Chiseled Guy Pearce performs the role of genius, though absent-minded, Professor Alexander Hartdegan.
When a Central Park mugger kills Alexander's blonde-bombshell honey (Sienna Guillory) seconds after his proposal, Alexander desperately resolves to go back in time and save her.
After four years of anguished determination, Alexander completes his creation a barbershop chair nested in a web of gleaming gadgets which returns him to the day his fiancée died. However, Alexander's venture again ends in predictable tragedy.
Alexander decides that he must travel into the future to discover why he cannot change the past.
Fast forward to 2030 NYC, where even Vox (Orlando Jones), a computerized hologram know-it-all, cannot provide our dashing scientist with a satisfactory answer.
Still perplexed, Alexander travels onward, but inadvertently propels himself about eight thousand years too far into the future.
He finds a world divided in the aftermath of the moon's explosion; we find a movie shattered by narrative neglect and over-attention to special effects.
The habitants of this less-than-brave new world are the Eloi and the Morlocks.
The Eloi are the passive, childlike cliff dwellers who are hunted by the Morlocks, the cannibalistic monsters that dwell underground in the world.
An independent, English-speaking Eloi named Mara (Samantha Mumba) befriends Alexander.
When the Morlocks capture her, Alexander sets out to find Mara and his unattainable answer.

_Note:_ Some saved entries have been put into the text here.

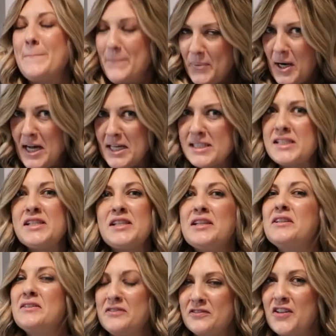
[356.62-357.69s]

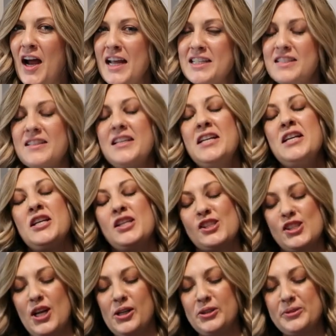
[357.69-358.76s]
Brestfriend.
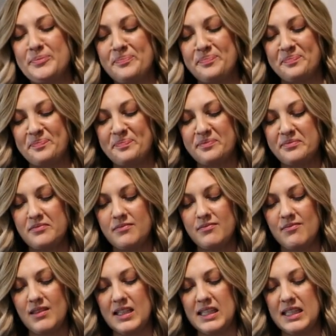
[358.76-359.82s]
So
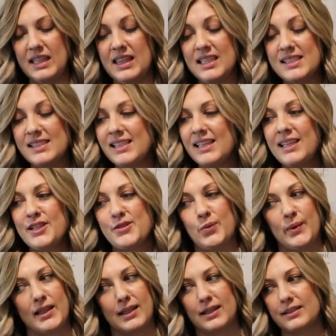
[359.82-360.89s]
this thing is
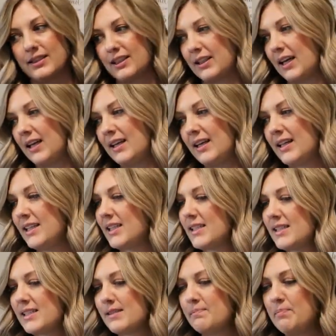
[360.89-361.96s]
weird looking. It
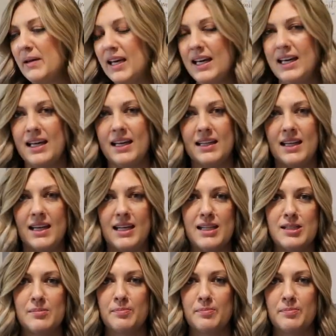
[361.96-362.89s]
is big, it is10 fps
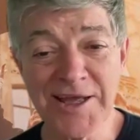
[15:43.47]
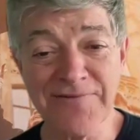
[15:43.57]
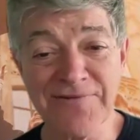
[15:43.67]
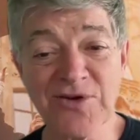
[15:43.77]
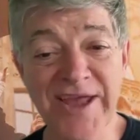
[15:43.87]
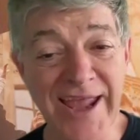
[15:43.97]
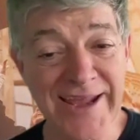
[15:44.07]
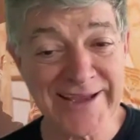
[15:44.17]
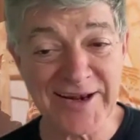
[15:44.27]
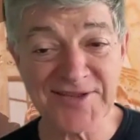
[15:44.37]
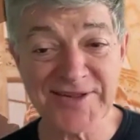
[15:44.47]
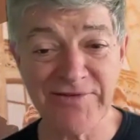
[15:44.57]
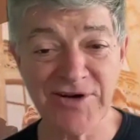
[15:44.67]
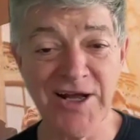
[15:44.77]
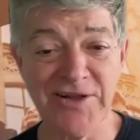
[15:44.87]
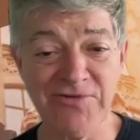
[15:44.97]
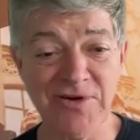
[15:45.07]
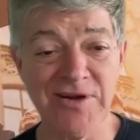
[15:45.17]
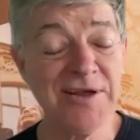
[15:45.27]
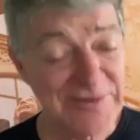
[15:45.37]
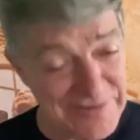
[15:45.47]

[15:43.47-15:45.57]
If you can't get a 700,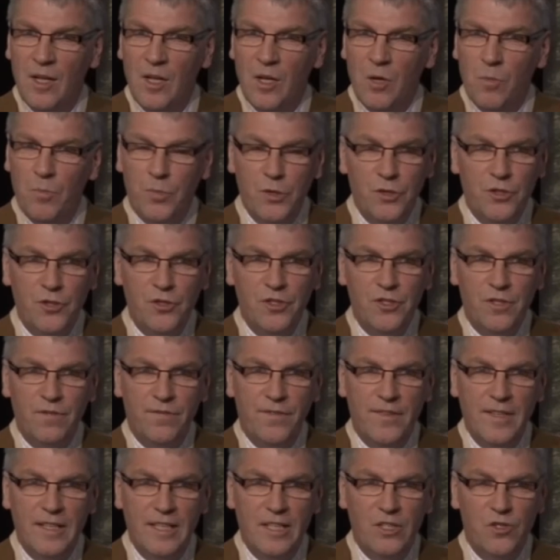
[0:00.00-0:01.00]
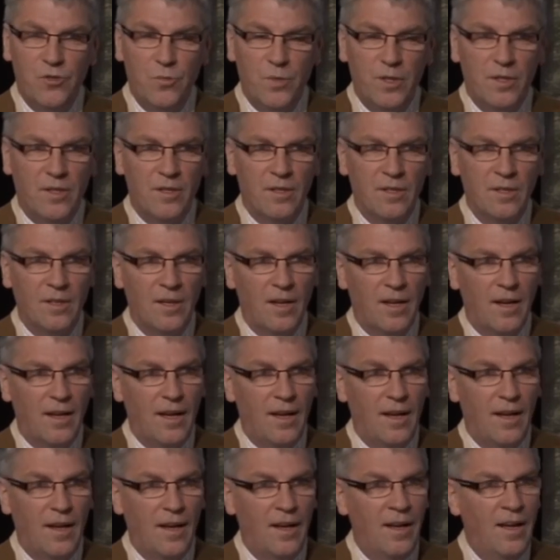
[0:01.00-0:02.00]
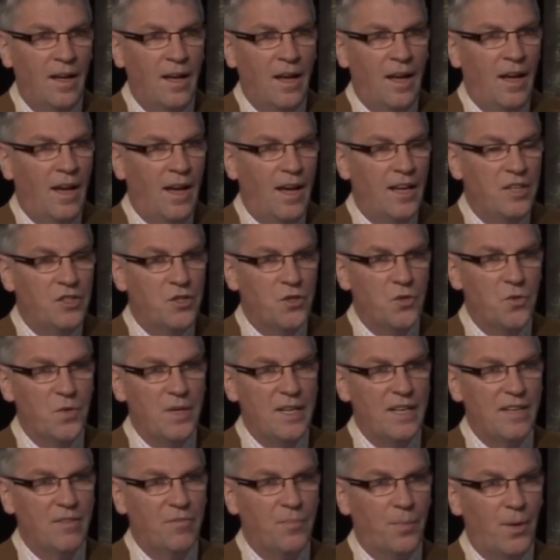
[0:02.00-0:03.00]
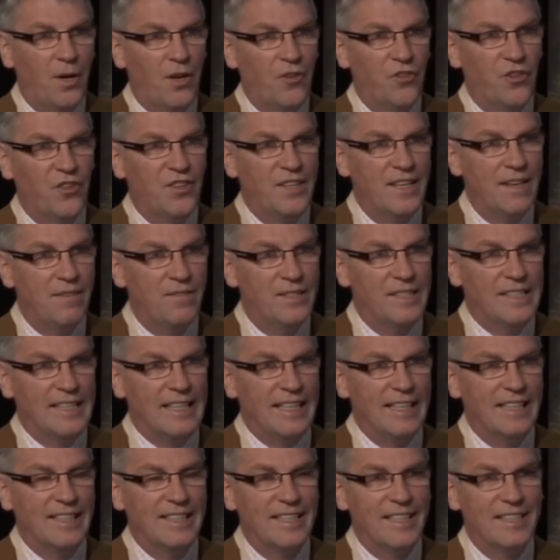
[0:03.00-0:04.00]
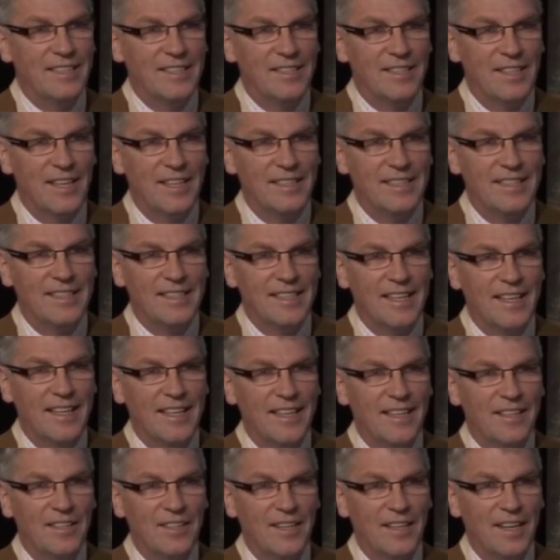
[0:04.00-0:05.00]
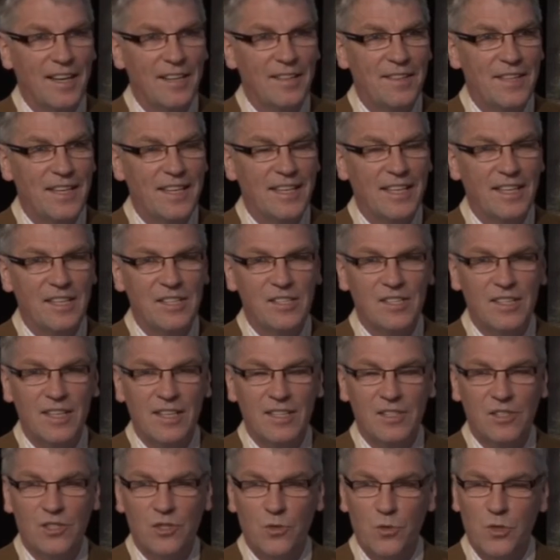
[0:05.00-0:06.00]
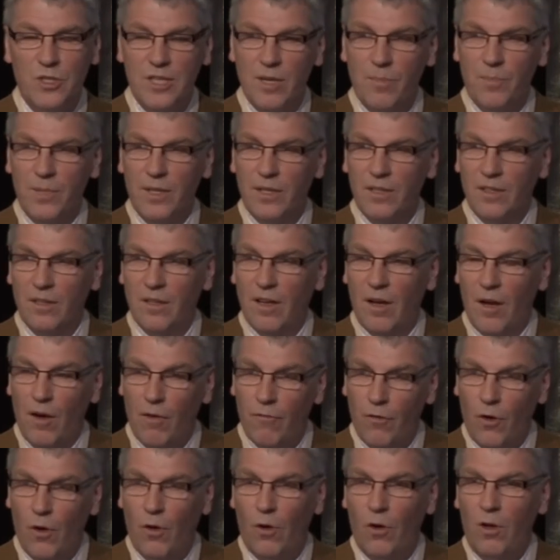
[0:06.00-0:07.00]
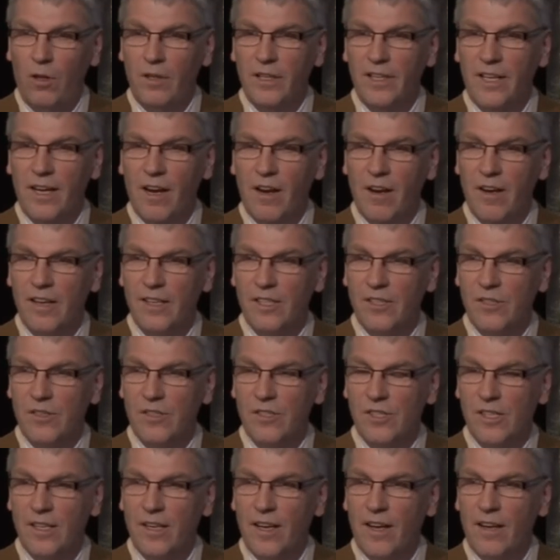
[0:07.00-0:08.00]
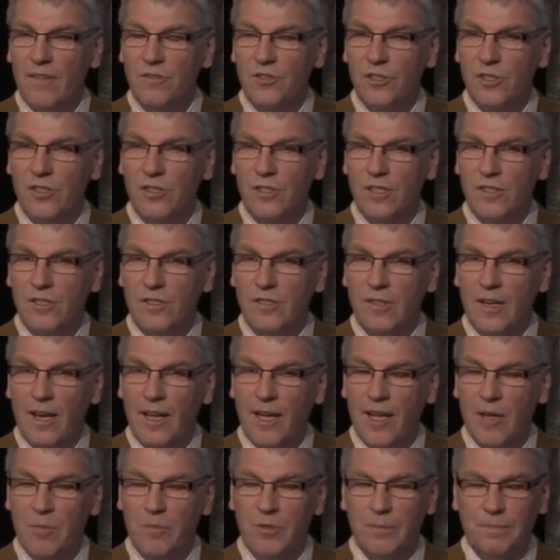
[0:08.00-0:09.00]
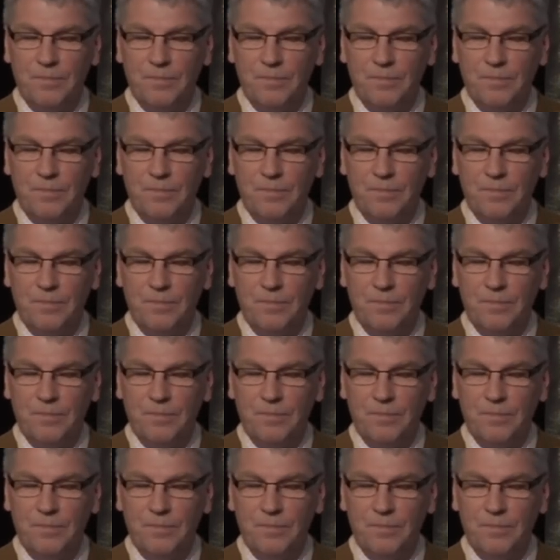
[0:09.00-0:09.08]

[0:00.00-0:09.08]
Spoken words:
But just to finish with a degree of positivity that I think is so typical of all the characters that I have just described.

His quest is one of peril and plot holes, which confuse any viewer searching for character motivation or continuity of action.
The majority of the movie takes place in the primitive landscape of 802,701, but The Time Machine leaves its heart in 1899. The movie's introductory sliver feels like a fairy tale, complete with grand scenery and a love-struck hero more beguiling than Prince Charming.
Though Pearce plays the grieving lover with passion (rent Memento for an even finer example), the big-budget special effects steal the spotlight from the deserving actor.
The Time Machine does not star Pearce, as you may assume. It stars albino ape-like creatures and computer animated battle scenes.
The time-lapse photography signifying the passage of thousands of years is effective, but everything else feels like a weak imitation of Lord of the Rings.
Mumba's Mara is even more pitiful than the Morlocks, who look like they belong on the set of '80s monster-mayhem-masterpiece Labyrinth.
I would say that pop songstress Mumba should stick to singing, but her vocal performance is just as pre-fabricated and bland as her acting.
Jeremy Irons is tamely villainous in his brief and uninspiring stint as the Uber-Morlock, whose cat-eye contacts and leather get-up render visions of Marilyn Manson: The Retirement Home Years.
Director Simon Wells should consider emulating the typical time-travelling protagonist, and go back in time to repair the movie blunders made in this film.